这就没错了。姚念千金总是要嫁人的,按照草原规矩,那六千帐部民将会成为嫁妆。身为兄长,姚念万年心里是否没有芥蒂,就真的不好说了。
“这是姑姑给华哥儿的书信。”姚不三恭敬地递上打了火漆的书信。
曾葆华打开后,细细看了起来。
“我居西,兄长居东。述律氏意欲以东边桀骜不驯之敌烈、乌克部,北边不怀好意之耶覩刮和达怛九部,西边野蛮强大之粘八葛部,困顿我兄妹。身处险地,却无所畏惧。此境再凶险,也比不过姑射山火起,仓皇夜奔黄河。那时九死一生,还是逃出了生天。”

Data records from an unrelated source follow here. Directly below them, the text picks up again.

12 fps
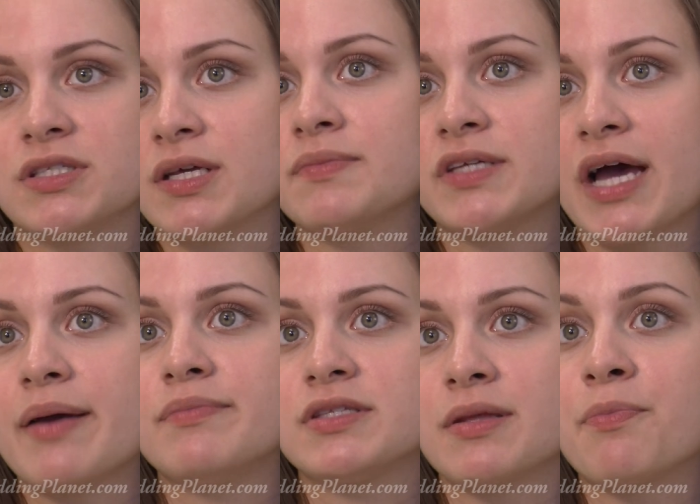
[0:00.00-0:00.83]

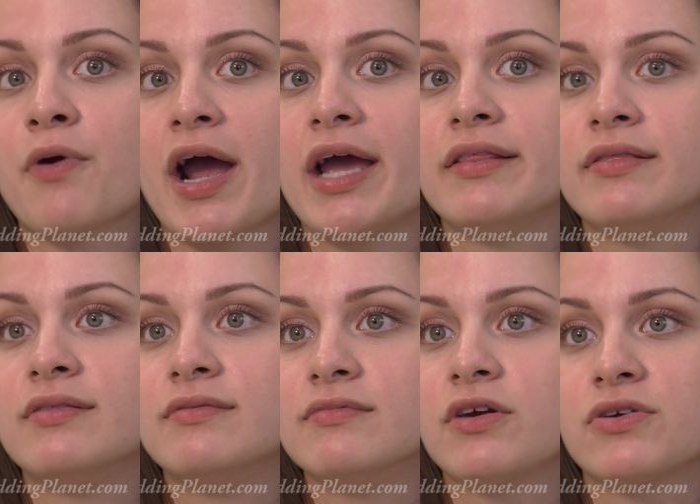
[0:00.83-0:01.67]
sometimes the bride
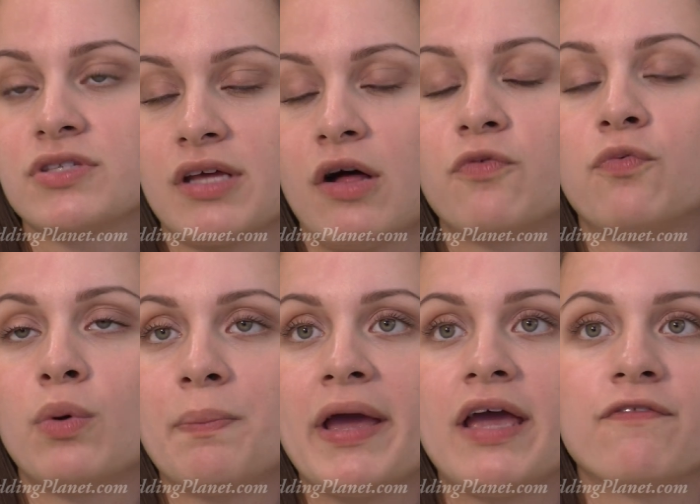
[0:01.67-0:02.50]
herself
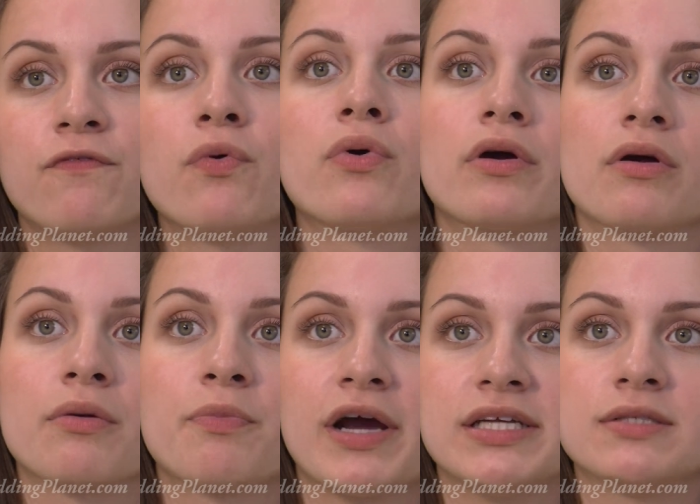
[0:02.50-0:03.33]
will pay for
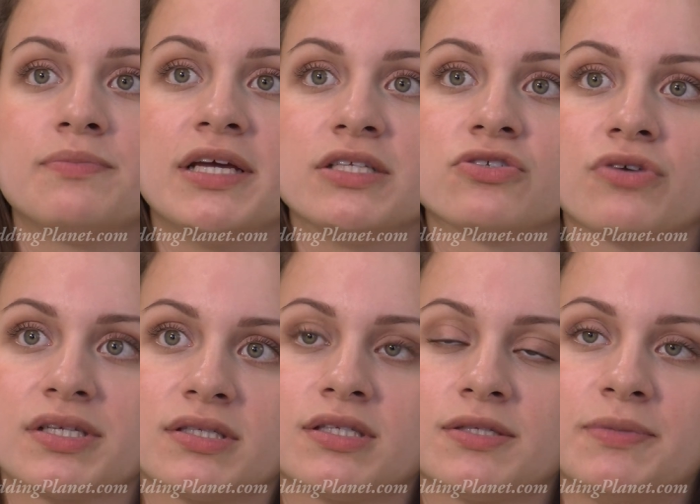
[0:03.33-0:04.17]
her bridesmaids'
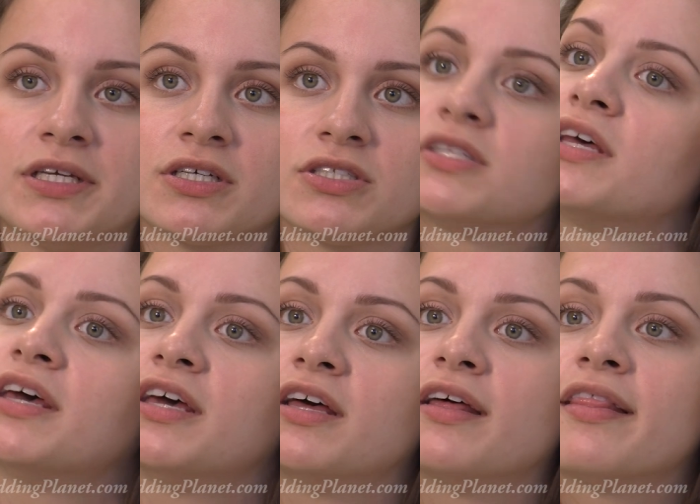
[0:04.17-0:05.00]
dresses because
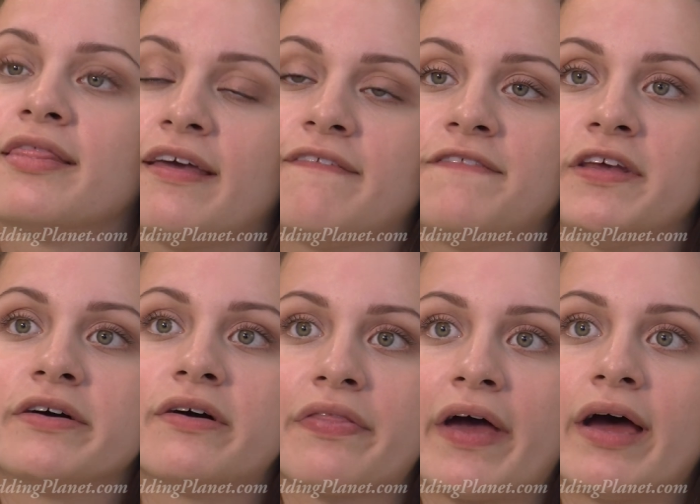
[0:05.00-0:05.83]
they
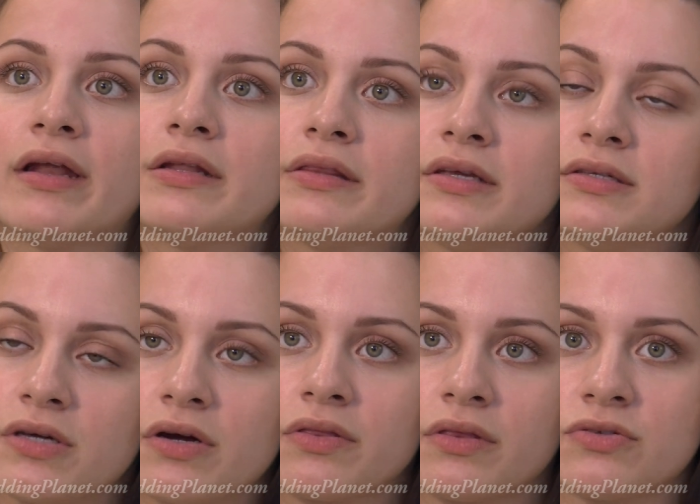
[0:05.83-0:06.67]
feel that these
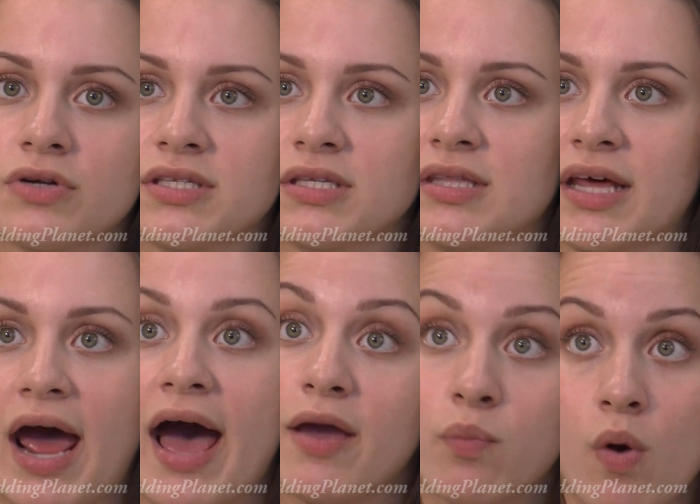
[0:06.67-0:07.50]
are the dresses that
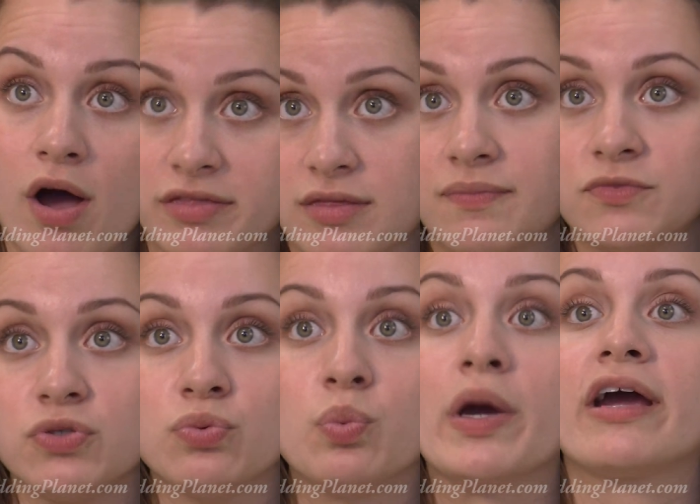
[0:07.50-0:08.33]
I want them
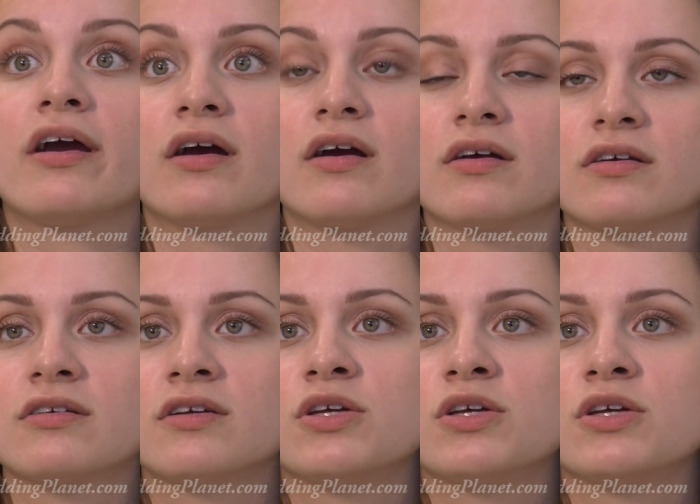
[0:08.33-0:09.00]
to wear,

“只是我兄妹举迁漠北,百废待兴,急需粮草盐茶兵甲等物。舒先生与不三兄弟,是为奔走联络之人,筹措诸物,还望郎君多加照拂...”
放下书信后,曾葆华说道:“舒先生,不三兄弟,有用得着在下的地方,只管说。”
“谢过十三郎!”舒同书和姚不三异口同声道。
“这里还有一封书信,是我部巡哨在阴山关隘缴获的,是定难军节度使李仁福暗通契丹的密信。想必他也听说耶律阿保机死了,忙不迭地遣人去向新靠山卖好。这些信使为了避开大同军和白达怛部,绕更北的路远走,结果撞到我们马前。姑姑说这封书信或许对十三郎有用,就叫我俩带过来了。”
白达怛部游牧在阴山以北,与阴山以南的沙陀人交好,其中有不少人加入本朝军队。
听舒同书说完,曾葆华脸色凝重地接过来,展开一看,上面言辞谦卑,极尽讨好之意,结尾却是李仁福的画押,以及朔方王的紫泥印。
“延遇,去请闻先生、仲明和度宜来。”
见主人家有事,舒同书和姚不三起身告辞,曾葆华叫人带他们下去休息。